WORK ORDER:
Below are records to be repeated exactly. Leave their pictures behind.

DATA SHOWN:
[Start of section]
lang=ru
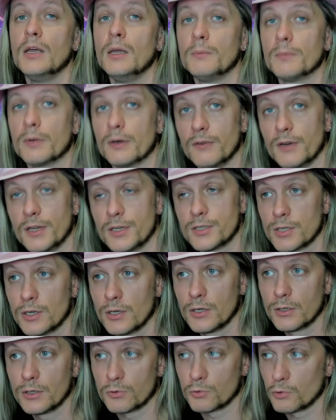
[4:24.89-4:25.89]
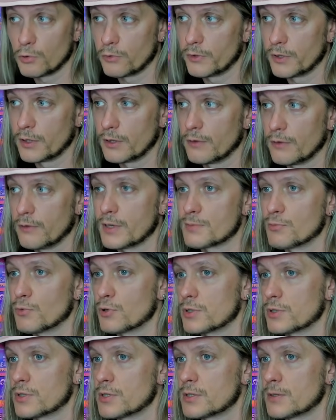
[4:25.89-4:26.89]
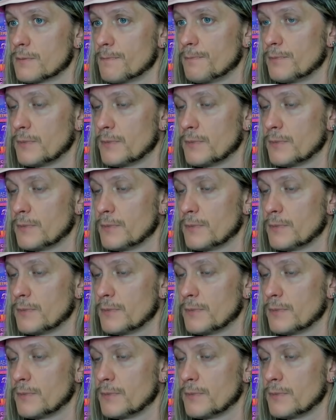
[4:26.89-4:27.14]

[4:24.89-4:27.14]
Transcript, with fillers: привлечь новые возможности.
[End of section]
SOLUTION TO THIS PROBLEM:
lang=ru
[4:24.89-4:25.89]
[4:25.89-4:26.89]
[4:26.89-4:27.14]

[4:24.89-4:27.14]
Transcript, with fillers: привлечь новые возможности.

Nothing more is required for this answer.